EXERCISE DESCRIPTION — Start to finish, write out the entries exactly, leaving the pictures aside.

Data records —
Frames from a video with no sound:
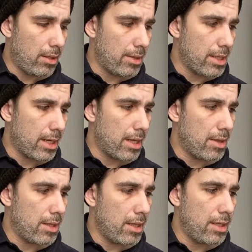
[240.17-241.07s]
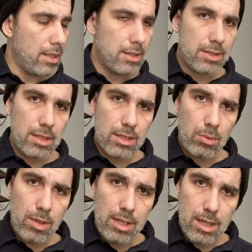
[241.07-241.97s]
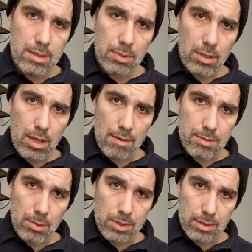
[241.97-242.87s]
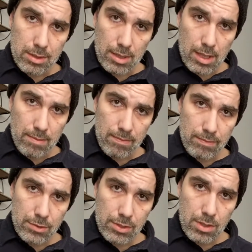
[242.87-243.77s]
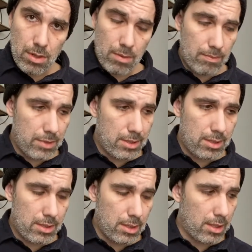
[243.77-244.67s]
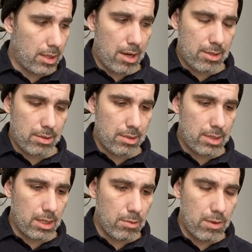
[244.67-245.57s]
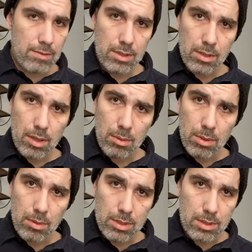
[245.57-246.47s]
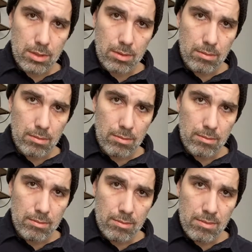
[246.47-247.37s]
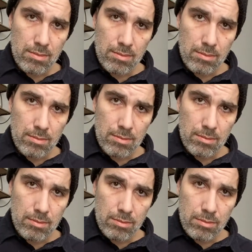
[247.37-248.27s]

all that kind of thing, is the way he does pull-offs most of the time. So this is a characteristic move that Tony would always do. Okay?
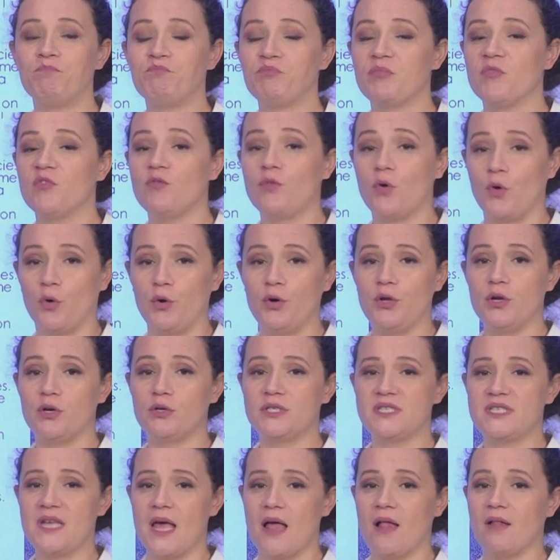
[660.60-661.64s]
for
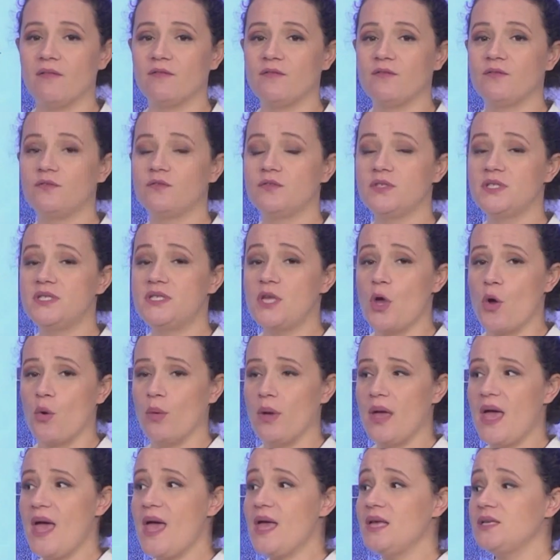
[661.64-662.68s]
yourself? So,
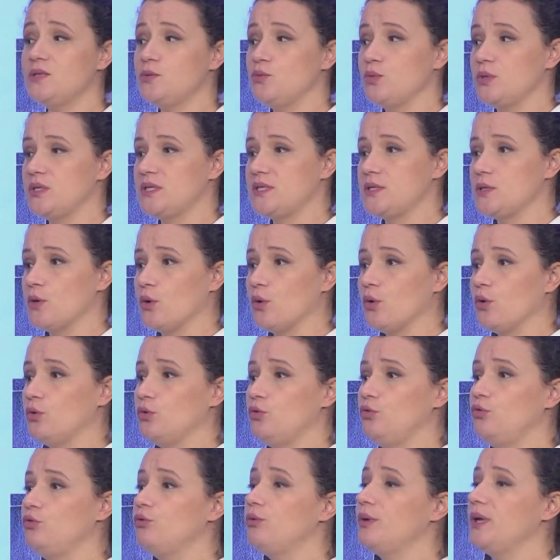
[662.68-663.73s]
as we saw
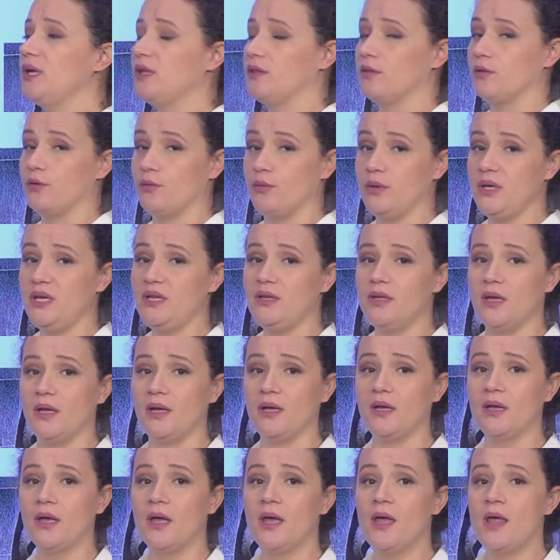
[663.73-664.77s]
during the
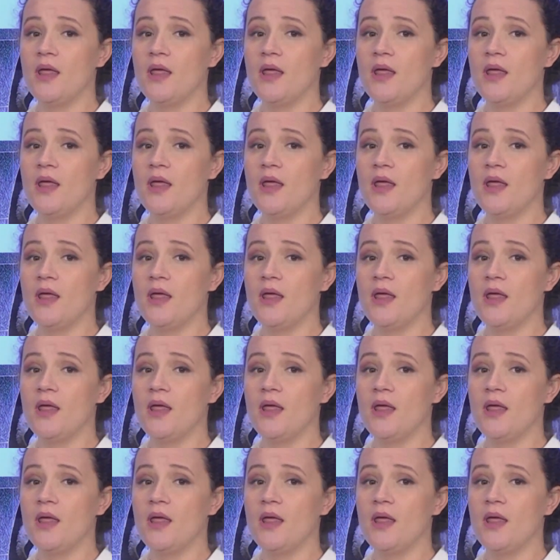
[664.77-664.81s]
reading,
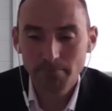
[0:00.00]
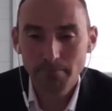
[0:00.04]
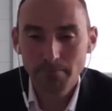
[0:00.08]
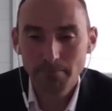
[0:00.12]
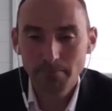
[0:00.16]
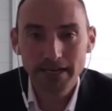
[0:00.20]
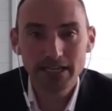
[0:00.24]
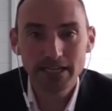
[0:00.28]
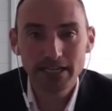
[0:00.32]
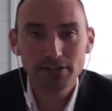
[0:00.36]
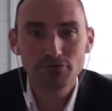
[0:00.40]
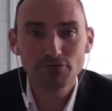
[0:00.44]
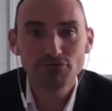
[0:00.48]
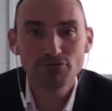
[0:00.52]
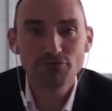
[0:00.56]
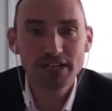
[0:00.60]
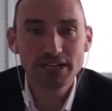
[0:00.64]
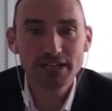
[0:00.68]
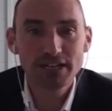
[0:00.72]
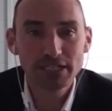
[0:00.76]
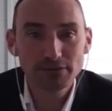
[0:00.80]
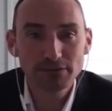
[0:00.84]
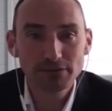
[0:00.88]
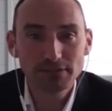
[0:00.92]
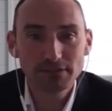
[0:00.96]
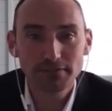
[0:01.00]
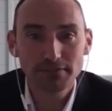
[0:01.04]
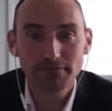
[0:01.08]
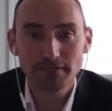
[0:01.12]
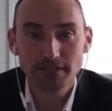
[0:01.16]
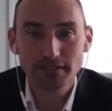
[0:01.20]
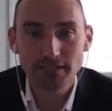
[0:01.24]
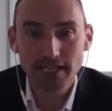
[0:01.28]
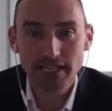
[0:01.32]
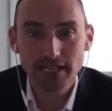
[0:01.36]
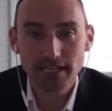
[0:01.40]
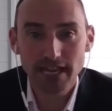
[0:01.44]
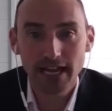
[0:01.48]
making a real
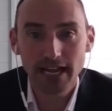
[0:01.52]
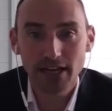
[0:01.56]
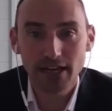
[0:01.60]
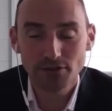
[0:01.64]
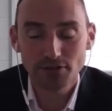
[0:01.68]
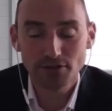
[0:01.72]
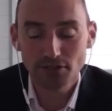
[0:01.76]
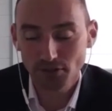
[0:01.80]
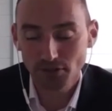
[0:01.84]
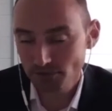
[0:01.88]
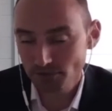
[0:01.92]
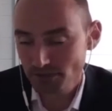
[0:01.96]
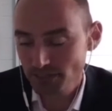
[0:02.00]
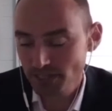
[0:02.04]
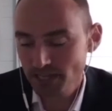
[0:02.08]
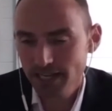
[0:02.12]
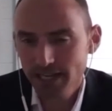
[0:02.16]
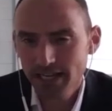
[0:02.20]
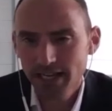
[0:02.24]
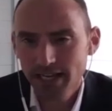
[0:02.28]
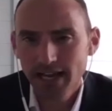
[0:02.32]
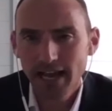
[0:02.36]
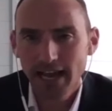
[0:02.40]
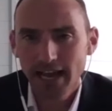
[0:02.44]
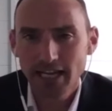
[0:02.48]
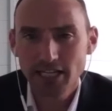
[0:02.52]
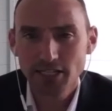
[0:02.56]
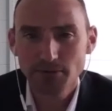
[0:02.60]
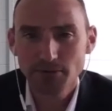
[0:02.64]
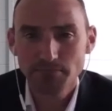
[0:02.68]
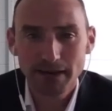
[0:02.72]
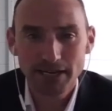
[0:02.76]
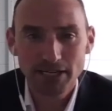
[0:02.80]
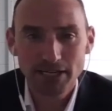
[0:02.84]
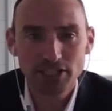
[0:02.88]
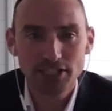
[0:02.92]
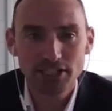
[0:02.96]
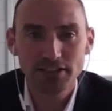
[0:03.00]
difference to households,
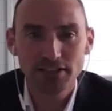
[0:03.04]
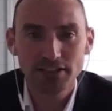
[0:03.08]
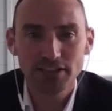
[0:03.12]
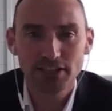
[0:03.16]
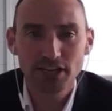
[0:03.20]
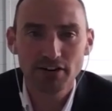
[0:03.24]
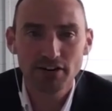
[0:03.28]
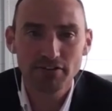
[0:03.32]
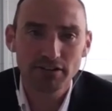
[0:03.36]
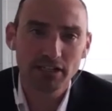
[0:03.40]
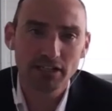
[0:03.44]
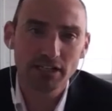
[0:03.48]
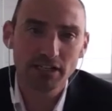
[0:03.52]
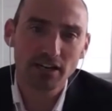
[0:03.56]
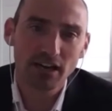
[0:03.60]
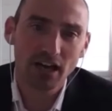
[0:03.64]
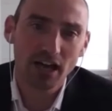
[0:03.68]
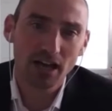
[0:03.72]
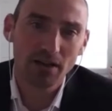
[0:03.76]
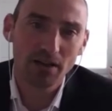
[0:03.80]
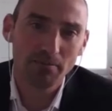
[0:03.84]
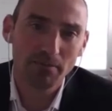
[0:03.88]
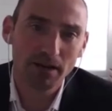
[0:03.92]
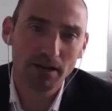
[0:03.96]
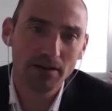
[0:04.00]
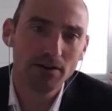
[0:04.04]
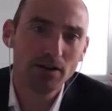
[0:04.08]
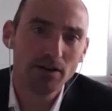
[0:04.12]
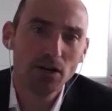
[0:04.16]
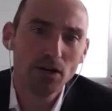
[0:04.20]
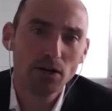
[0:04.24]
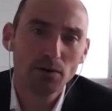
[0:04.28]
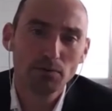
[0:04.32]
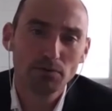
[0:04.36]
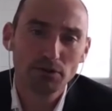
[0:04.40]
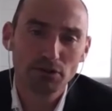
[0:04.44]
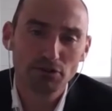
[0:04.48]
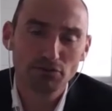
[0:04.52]
especially in the current climate
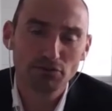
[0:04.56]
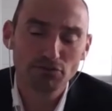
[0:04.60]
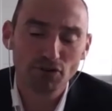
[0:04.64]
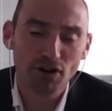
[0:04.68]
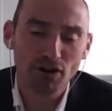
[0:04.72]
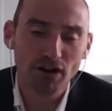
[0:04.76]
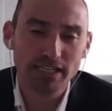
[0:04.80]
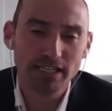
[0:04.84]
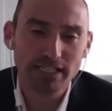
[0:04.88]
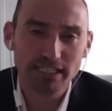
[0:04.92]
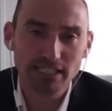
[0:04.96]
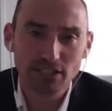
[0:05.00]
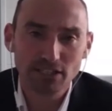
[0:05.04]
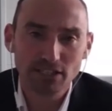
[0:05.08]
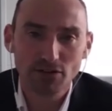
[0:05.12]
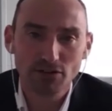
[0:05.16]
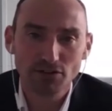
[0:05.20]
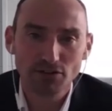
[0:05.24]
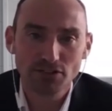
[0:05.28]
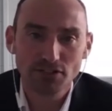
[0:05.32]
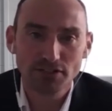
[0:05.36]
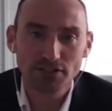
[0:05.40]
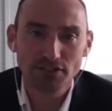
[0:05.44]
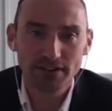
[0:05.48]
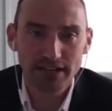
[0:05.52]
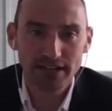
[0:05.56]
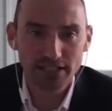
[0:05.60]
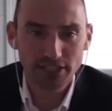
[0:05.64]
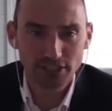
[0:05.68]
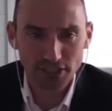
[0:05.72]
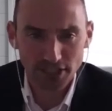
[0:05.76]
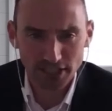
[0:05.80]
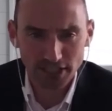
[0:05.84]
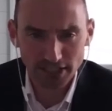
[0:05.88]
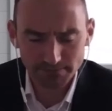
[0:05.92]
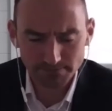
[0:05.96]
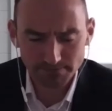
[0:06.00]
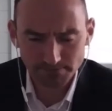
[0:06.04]
with the rising cost of
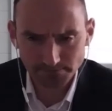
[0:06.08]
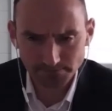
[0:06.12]
energy.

EXERCISE RESULT —
Frames from a video with no sound:
[240.17-241.07s]
[241.07-241.97s]
[241.97-242.87s]
[242.87-243.77s]
[243.77-244.67s]
[244.67-245.57s]
[245.57-246.47s]
[246.47-247.37s]
[247.37-248.27s]

all that kind of thing, is the way he does pull-offs most of the time. So this is a characteristic move that Tony would always do. Okay?
[660.60-661.64s]
for
[661.64-662.68s]
yourself? So,
[662.68-663.73s]
as we saw
[663.73-664.77s]
during the
[664.77-664.81s]
reading,
[0:00.00]
[0:00.04]
[0:00.08]
[0:00.12]
[0:00.16]
[0:00.20]
[0:00.24]
[0:00.28]
[0:00.32]
[0:00.36]
[0:00.40]
[0:00.44]
[0:00.48]
[0:00.52]
[0:00.56]
[0:00.60]
[0:00.64]
[0:00.68]
[0:00.72]
[0:00.76]
[0:00.80]
[0:00.84]
[0:00.88]
[0:00.92]
[0:00.96]
[0:01.00]
[0:01.04]
[0:01.08]
[0:01.12]
[0:01.16]
[0:01.20]
[0:01.24]
[0:01.28]
[0:01.32]
[0:01.36]
[0:01.40]
[0:01.44]
[0:01.48]
making a real
[0:01.52]
[0:01.56]
[0:01.60]
[0:01.64]
[0:01.68]
[0:01.72]
[0:01.76]
[0:01.80]
[0:01.84]
[0:01.88]
[0:01.92]
[0:01.96]
[0:02.00]
[0:02.04]
[0:02.08]
[0:02.12]
[0:02.16]
[0:02.20]
[0:02.24]
[0:02.28]
[0:02.32]
[0:02.36]
[0:02.40]
[0:02.44]
[0:02.48]
[0:02.52]
[0:02.56]
[0:02.60]
[0:02.64]
[0:02.68]
[0:02.72]
[0:02.76]
[0:02.80]
[0:02.84]
[0:02.88]
[0:02.92]
[0:02.96]
[0:03.00]
difference to households,
[0:03.04]
[0:03.08]
[0:03.12]
[0:03.16]
[0:03.20]
[0:03.24]
[0:03.28]
[0:03.32]
[0:03.36]
[0:03.40]
[0:03.44]
[0:03.48]
[0:03.52]
[0:03.56]
[0:03.60]
[0:03.64]
[0:03.68]
[0:03.72]
[0:03.76]
[0:03.80]
[0:03.84]
[0:03.88]
[0:03.92]
[0:03.96]
[0:04.00]
[0:04.04]
[0:04.08]
[0:04.12]
[0:04.16]
[0:04.20]
[0:04.24]
[0:04.28]
[0:04.32]
[0:04.36]
[0:04.40]
[0:04.44]
[0:04.48]
[0:04.52]
especially in the current climate
[0:04.56]
[0:04.60]
[0:04.64]
[0:04.68]
[0:04.72]
[0:04.76]
[0:04.80]
[0:04.84]
[0:04.88]
[0:04.92]
[0:04.96]
[0:05.00]
[0:05.04]
[0:05.08]
[0:05.12]
[0:05.16]
[0:05.20]
[0:05.24]
[0:05.28]
[0:05.32]
[0:05.36]
[0:05.40]
[0:05.44]
[0:05.48]
[0:05.52]
[0:05.56]
[0:05.60]
[0:05.64]
[0:05.68]
[0:05.72]
[0:05.76]
[0:05.80]
[0:05.84]
[0:05.88]
[0:05.92]
[0:05.96]
[0:06.00]
[0:06.04]
with the rising cost of
[0:06.08]
[0:06.12]
energy.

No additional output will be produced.